Some suggestions have been made as to what specific features of a typeface contribute to the legibility of the characters themselves. Each character is made up of certain attributes (see Figure 1) that distinguish it from other characters within the same typeface and from the same character in other typefaces. These differences are often very subtle but contribute to the overall theme of the typeface. Few empirical studies have been done to determine how these features influence legibility.
Figure 1. Features that are used for the design of characters (http://gmunch.home.pipeline.com/typo-L/faq/anat.htm).
Tinker (1928) suggested that the size, simplicity of outline, serif style, shading, area of whitespace, and delineation of distinguishing characteristics influence the legibility of lowercase characters. Benjamin Bauemeister developed a program called PANOSE as a guide to measuring typeface attributes including family type, serif style, weight, proportion, contrast, stroke variation, arm style, letterform, midline, and x-height (http://www.panose.com/ProductsServices/pan2.aspx).
Pelli, Burns, Farell, & Moore-Page (2006) state that we have commonly based letter identity on visual detection of independent features. However, Pelli et al. (2006) argue that it is much more than just feature detection and the notion of complexity is what actually predicts whether a letter is legible or not. Complexity is measured as a character's inside-and-outside perimeter which is then squared and divided by the "ink" area. For stroke characters complexity is measured by taking four times the length of the stroke divided by the width of the stroke. Pelli et al. (2006) chose complexity as a measure because "it tends to capture how convoluted a character is, and is easily computed, independent of size" (p. 4648).
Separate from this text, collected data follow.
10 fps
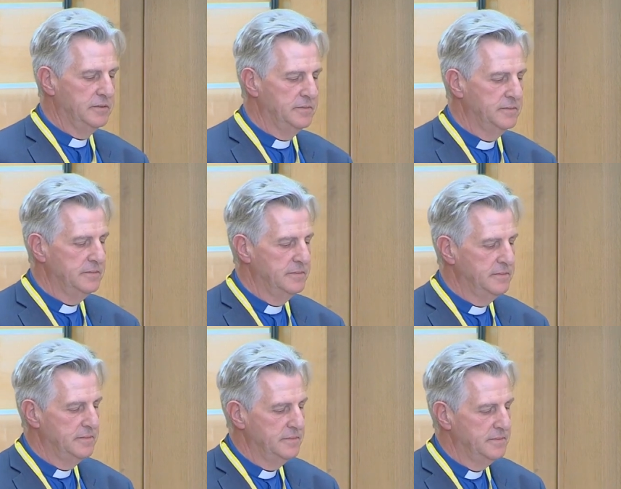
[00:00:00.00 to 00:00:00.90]

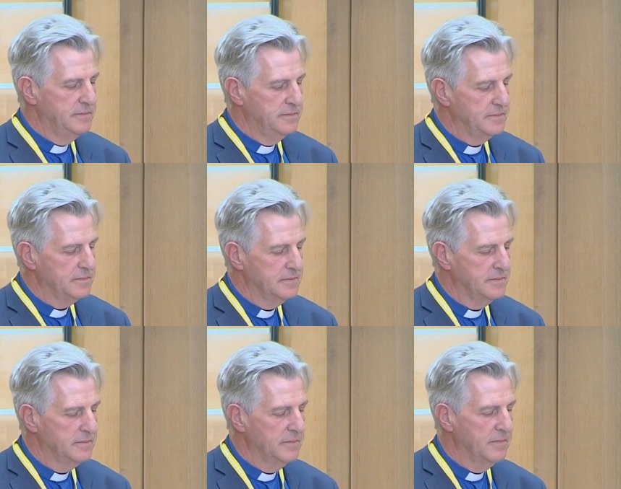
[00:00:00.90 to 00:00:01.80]

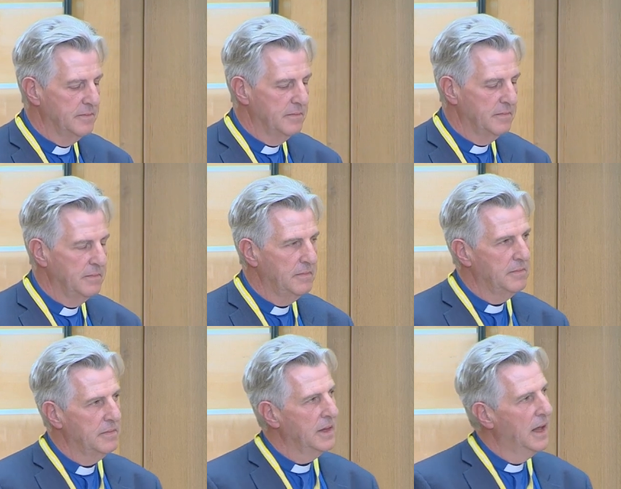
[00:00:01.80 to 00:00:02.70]

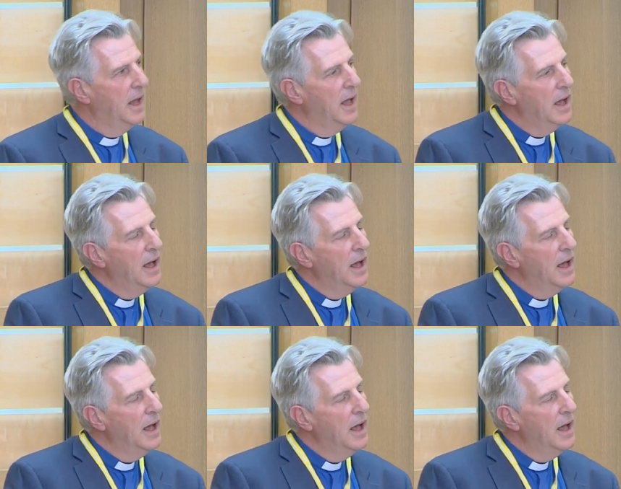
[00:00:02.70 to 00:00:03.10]
Nobody speaks.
The purpose of this study was to determine what features of alphanumeric characters and symbols contribute to their onscreen legibility. First, legibility was measured for 47 characters from 20 different typefaces using a classification technique. Participants were asked to identify each character after a very brief exposure time. From this, confusion matrices were created to identify those characters with the poorest legibility. Then, features were measured for each of these characters (see Table 1) and their influence on legibility was analyzed using a statistical method called classification tree analysis.
This article reviews the results of this analysis for two characters, the letter "e" and number zero. The character "e" is commonly confused for other characters such as the letter "c" or "o" (Roethlein, 1912). The zero is one of the most commonly confused numerical characters due to its resemblance to the letter "o". However, there are some typefaces where these characters are confused more than others. Thus, it is important to consider what features of these two characters contribute most to their legibility.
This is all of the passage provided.